◆ **AIM OF THE TASK**
All of the records below are to be output exactly; no image belongs in the result.

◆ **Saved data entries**
========

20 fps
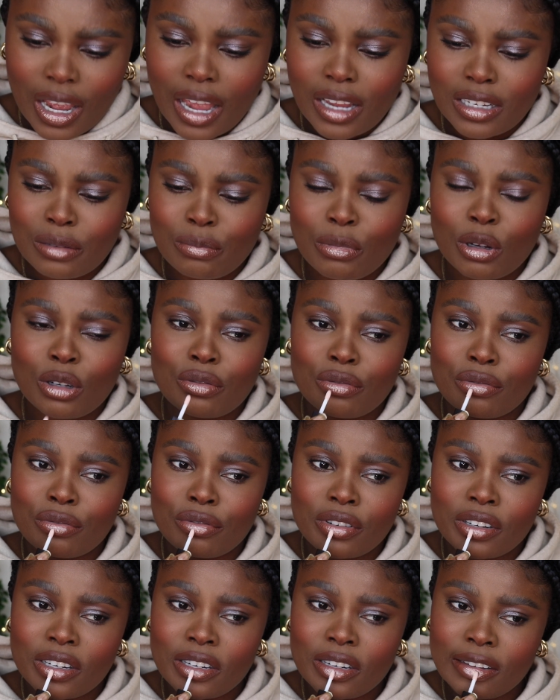smells
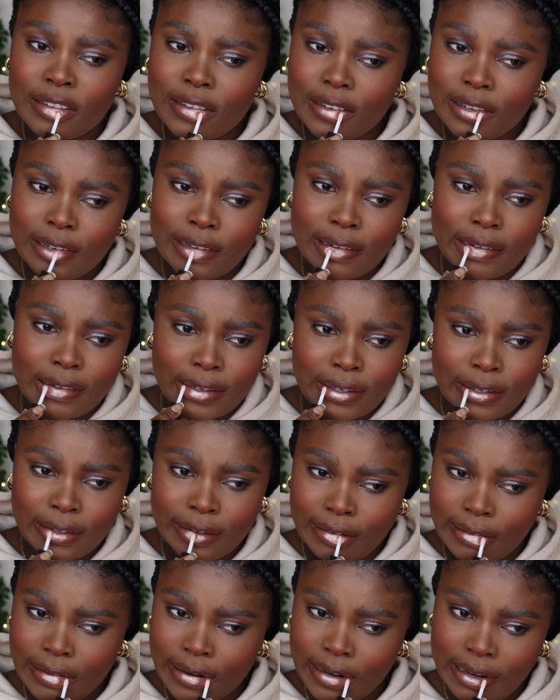really
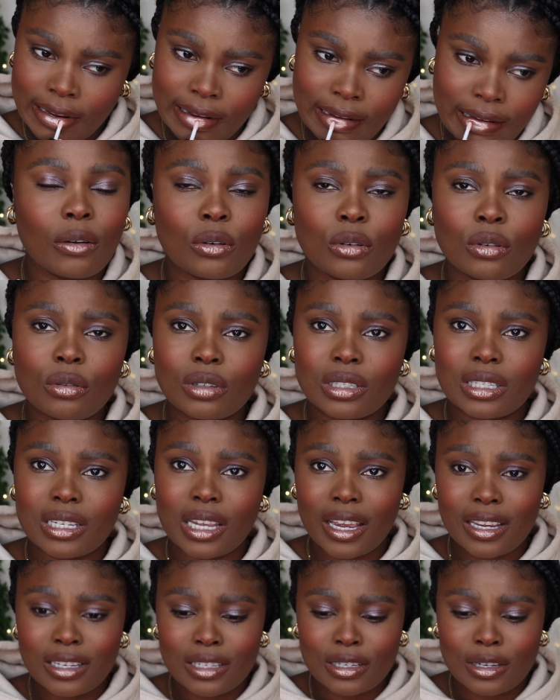good. Oh, it
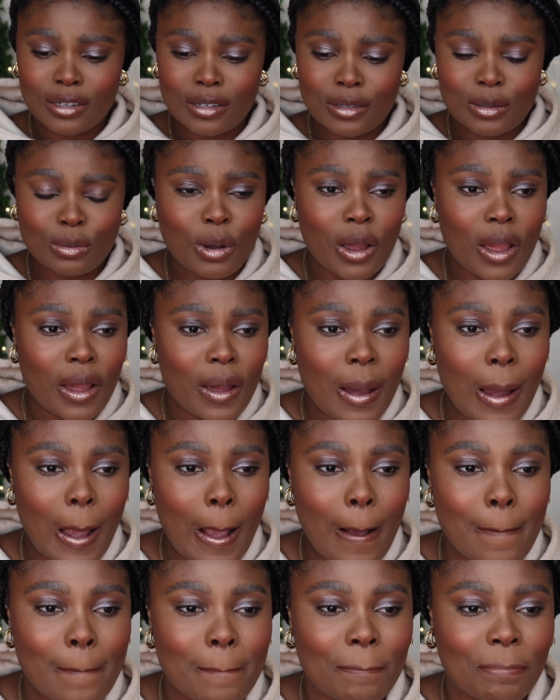tastes good as
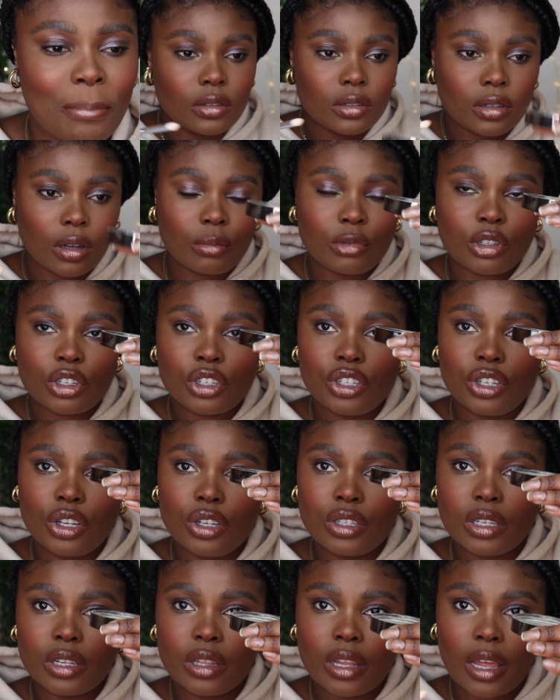well. So I'm just
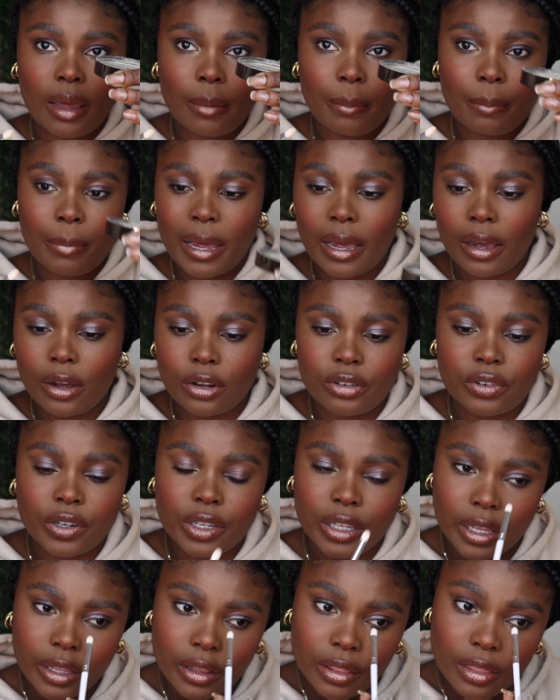using that powder
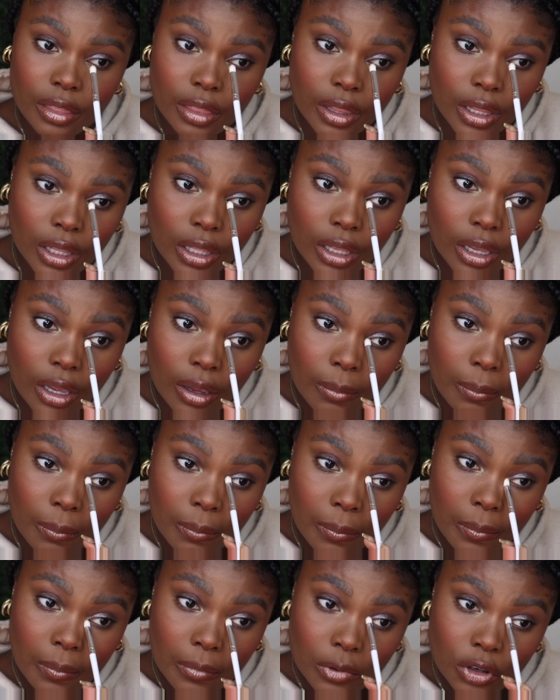again,
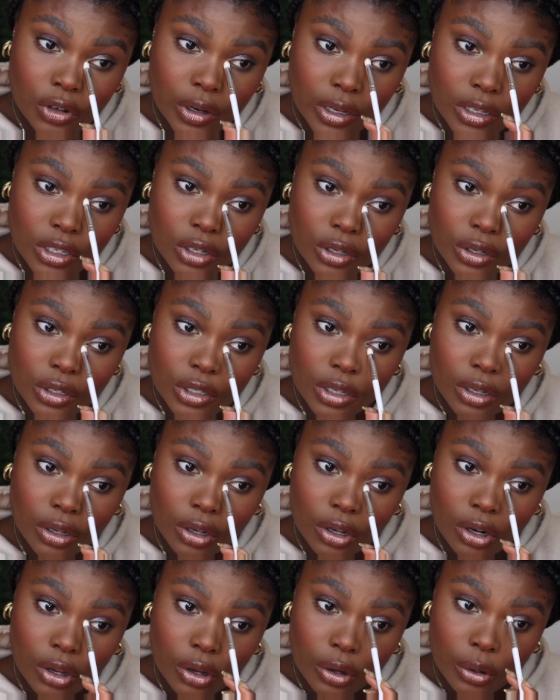the translucent
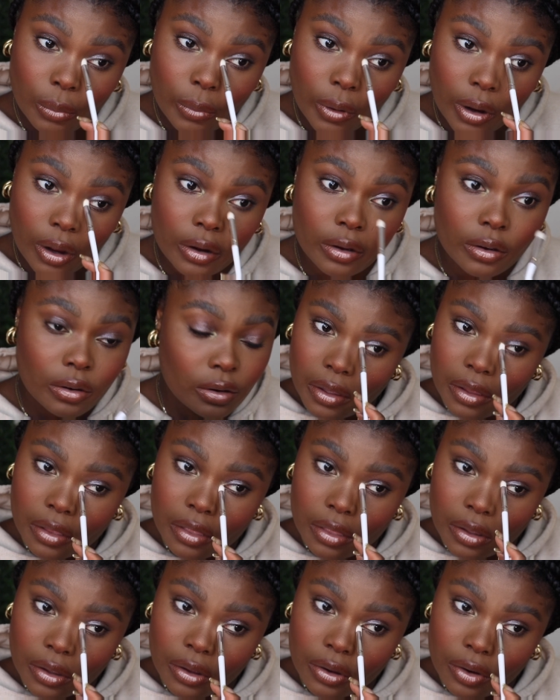glow one in
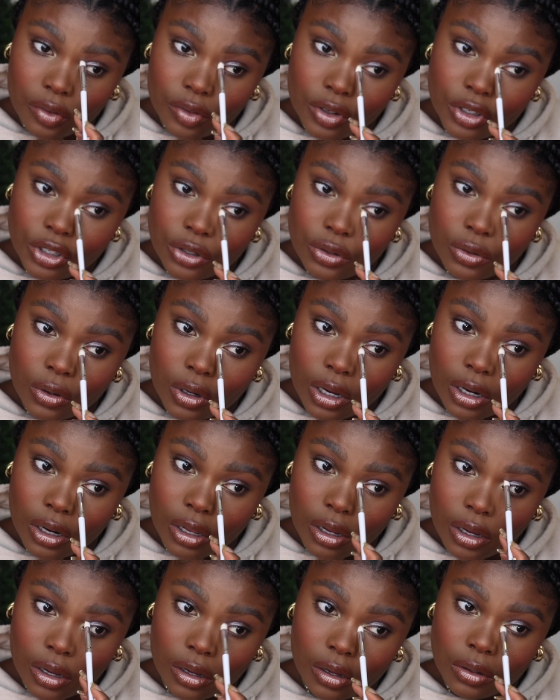the original
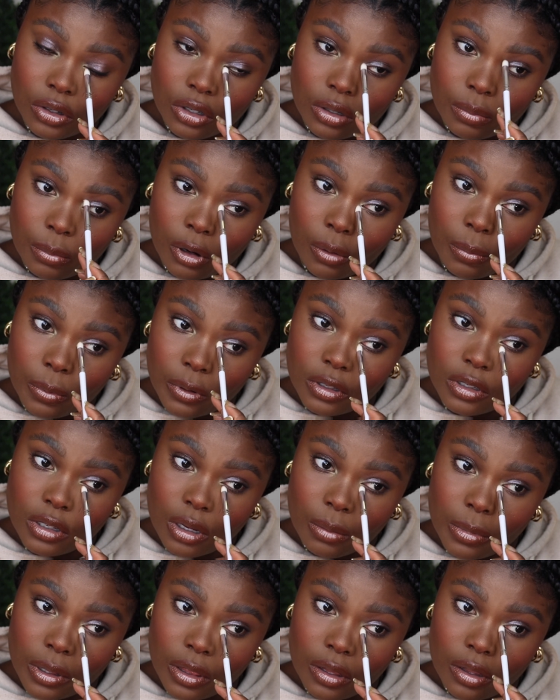colour. Just popping
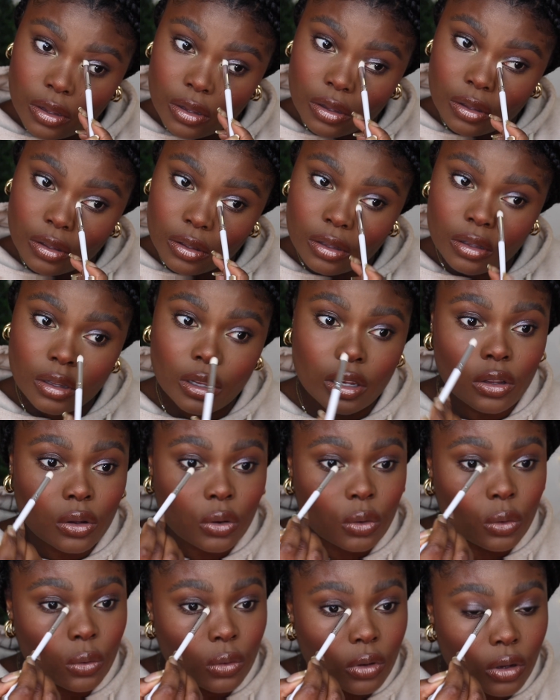some in the inner
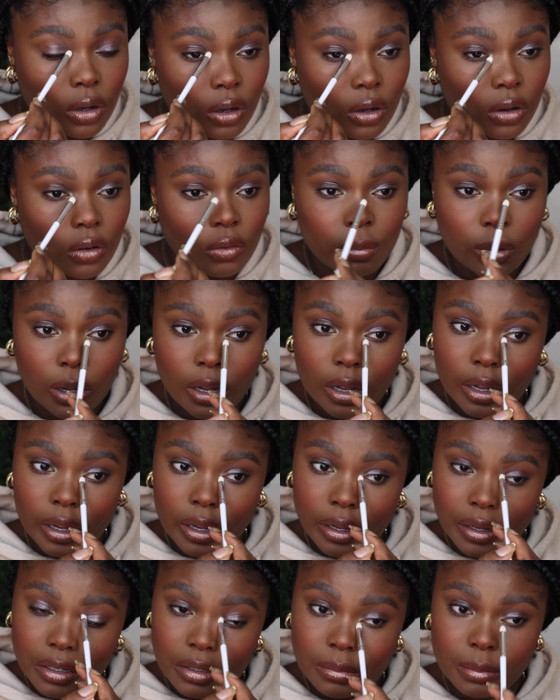corner of my
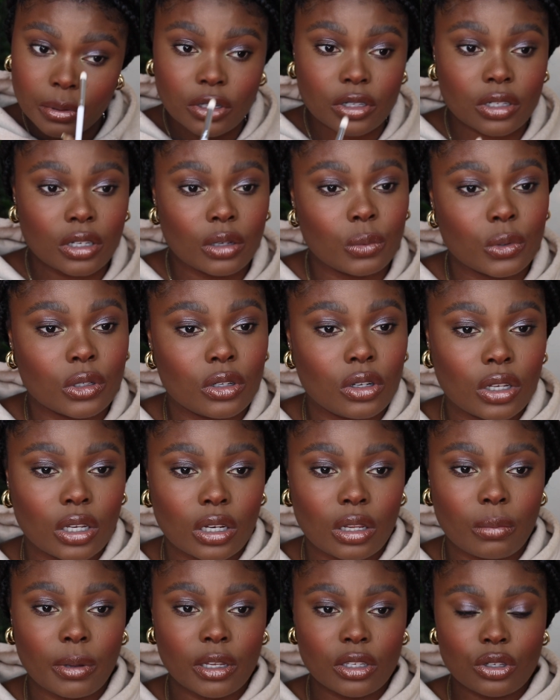eyes because it was looking a
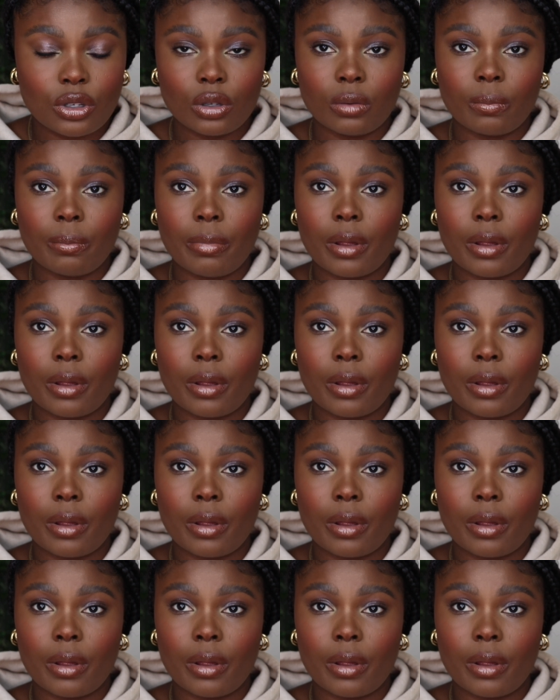bit too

========

◆ **FINISHED EXERCISE**
20 fps
smells
really
good. Oh, it
tastes good as
well. So I'm just
using that powder
again,
the translucent
glow one in
the original
colour. Just popping
some in the inner
corner of my
eyes because it was looking a
bit too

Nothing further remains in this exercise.